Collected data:
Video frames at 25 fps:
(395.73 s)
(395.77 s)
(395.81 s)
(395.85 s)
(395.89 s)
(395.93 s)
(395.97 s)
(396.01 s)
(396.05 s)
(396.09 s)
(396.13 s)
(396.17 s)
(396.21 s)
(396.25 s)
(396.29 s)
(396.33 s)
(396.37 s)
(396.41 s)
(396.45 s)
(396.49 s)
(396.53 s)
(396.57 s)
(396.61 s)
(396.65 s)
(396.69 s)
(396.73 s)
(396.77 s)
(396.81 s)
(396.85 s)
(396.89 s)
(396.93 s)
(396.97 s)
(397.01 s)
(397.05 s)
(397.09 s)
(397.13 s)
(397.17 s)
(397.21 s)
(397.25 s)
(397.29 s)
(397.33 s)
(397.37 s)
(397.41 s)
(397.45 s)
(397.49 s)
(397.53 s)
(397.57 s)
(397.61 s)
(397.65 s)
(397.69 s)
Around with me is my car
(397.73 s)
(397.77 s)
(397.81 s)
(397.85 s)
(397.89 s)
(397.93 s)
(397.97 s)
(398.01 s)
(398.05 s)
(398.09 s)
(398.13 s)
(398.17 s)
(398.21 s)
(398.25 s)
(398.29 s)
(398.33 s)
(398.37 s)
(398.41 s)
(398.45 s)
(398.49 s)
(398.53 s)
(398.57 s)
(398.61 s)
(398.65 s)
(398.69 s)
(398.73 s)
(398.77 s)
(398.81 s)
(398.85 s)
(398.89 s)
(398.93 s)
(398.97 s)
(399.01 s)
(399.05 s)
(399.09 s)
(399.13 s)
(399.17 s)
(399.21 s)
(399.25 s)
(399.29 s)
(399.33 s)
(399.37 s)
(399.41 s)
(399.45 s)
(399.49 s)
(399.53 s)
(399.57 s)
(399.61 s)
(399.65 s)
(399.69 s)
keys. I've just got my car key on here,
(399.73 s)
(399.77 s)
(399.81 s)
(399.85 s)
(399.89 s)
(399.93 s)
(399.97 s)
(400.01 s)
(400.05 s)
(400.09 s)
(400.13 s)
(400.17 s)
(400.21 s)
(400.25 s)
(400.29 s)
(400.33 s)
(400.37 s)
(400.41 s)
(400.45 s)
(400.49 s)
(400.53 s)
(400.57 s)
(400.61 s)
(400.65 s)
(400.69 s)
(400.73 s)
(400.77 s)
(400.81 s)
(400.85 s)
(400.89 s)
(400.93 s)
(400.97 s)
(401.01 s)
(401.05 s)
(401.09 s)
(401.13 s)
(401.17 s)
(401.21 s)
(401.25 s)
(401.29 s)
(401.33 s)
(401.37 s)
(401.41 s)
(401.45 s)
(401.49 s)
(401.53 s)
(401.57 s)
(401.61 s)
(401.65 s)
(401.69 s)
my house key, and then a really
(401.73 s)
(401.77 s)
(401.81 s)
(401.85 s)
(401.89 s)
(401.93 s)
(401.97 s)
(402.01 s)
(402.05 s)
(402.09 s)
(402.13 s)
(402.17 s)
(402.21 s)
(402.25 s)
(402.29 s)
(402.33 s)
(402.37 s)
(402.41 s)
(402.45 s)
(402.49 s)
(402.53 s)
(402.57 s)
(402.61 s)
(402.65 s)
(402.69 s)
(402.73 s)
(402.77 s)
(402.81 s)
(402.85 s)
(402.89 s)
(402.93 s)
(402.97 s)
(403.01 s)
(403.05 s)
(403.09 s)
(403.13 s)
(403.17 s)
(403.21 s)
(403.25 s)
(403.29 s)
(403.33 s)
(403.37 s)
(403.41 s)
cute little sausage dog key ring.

- What you will do:
Write out the data above once more, exactly as it reads.

- Response for this exercise:
Video frames at 25 fps:
(395.73 s)
(395.77 s)
(395.81 s)
(395.85 s)
(395.89 s)
(395.93 s)
(395.97 s)
(396.01 s)
(396.05 s)
(396.09 s)
(396.13 s)
(396.17 s)
(396.21 s)
(396.25 s)
(396.29 s)
(396.33 s)
(396.37 s)
(396.41 s)
(396.45 s)
(396.49 s)
(396.53 s)
(396.57 s)
(396.61 s)
(396.65 s)
(396.69 s)
(396.73 s)
(396.77 s)
(396.81 s)
(396.85 s)
(396.89 s)
(396.93 s)
(396.97 s)
(397.01 s)
(397.05 s)
(397.09 s)
(397.13 s)
(397.17 s)
(397.21 s)
(397.25 s)
(397.29 s)
(397.33 s)
(397.37 s)
(397.41 s)
(397.45 s)
(397.49 s)
(397.53 s)
(397.57 s)
(397.61 s)
(397.65 s)
(397.69 s)
Around with me is my car
(397.73 s)
(397.77 s)
(397.81 s)
(397.85 s)
(397.89 s)
(397.93 s)
(397.97 s)
(398.01 s)
(398.05 s)
(398.09 s)
(398.13 s)
(398.17 s)
(398.21 s)
(398.25 s)
(398.29 s)
(398.33 s)
(398.37 s)
(398.41 s)
(398.45 s)
(398.49 s)
(398.53 s)
(398.57 s)
(398.61 s)
(398.65 s)
(398.69 s)
(398.73 s)
(398.77 s)
(398.81 s)
(398.85 s)
(398.89 s)
(398.93 s)
(398.97 s)
(399.01 s)
(399.05 s)
(399.09 s)
(399.13 s)
(399.17 s)
(399.21 s)
(399.25 s)
(399.29 s)
(399.33 s)
(399.37 s)
(399.41 s)
(399.45 s)
(399.49 s)
(399.53 s)
(399.57 s)
(399.61 s)
(399.65 s)
(399.69 s)
keys. I've just got my car key on here,
(399.73 s)
(399.77 s)
(399.81 s)
(399.85 s)
(399.89 s)
(399.93 s)
(399.97 s)
(400.01 s)
(400.05 s)
(400.09 s)
(400.13 s)
(400.17 s)
(400.21 s)
(400.25 s)
(400.29 s)
(400.33 s)
(400.37 s)
(400.41 s)
(400.45 s)
(400.49 s)
(400.53 s)
(400.57 s)
(400.61 s)
(400.65 s)
(400.69 s)
(400.73 s)
(400.77 s)
(400.81 s)
(400.85 s)
(400.89 s)
(400.93 s)
(400.97 s)
(401.01 s)
(401.05 s)
(401.09 s)
(401.13 s)
(401.17 s)
(401.21 s)
(401.25 s)
(401.29 s)
(401.33 s)
(401.37 s)
(401.41 s)
(401.45 s)
(401.49 s)
(401.53 s)
(401.57 s)
(401.61 s)
(401.65 s)
(401.69 s)
my house key, and then a really
(401.73 s)
(401.77 s)
(401.81 s)
(401.85 s)
(401.89 s)
(401.93 s)
(401.97 s)
(402.01 s)
(402.05 s)
(402.09 s)
(402.13 s)
(402.17 s)
(402.21 s)
(402.25 s)
(402.29 s)
(402.33 s)
(402.37 s)
(402.41 s)
(402.45 s)
(402.49 s)
(402.53 s)
(402.57 s)
(402.61 s)
(402.65 s)
(402.69 s)
(402.73 s)
(402.77 s)
(402.81 s)
(402.85 s)
(402.89 s)
(402.93 s)
(402.97 s)
(403.01 s)
(403.05 s)
(403.09 s)
(403.13 s)
(403.17 s)
(403.21 s)
(403.25 s)
(403.29 s)
(403.33 s)
(403.37 s)
(403.41 s)
cute little sausage dog key ring.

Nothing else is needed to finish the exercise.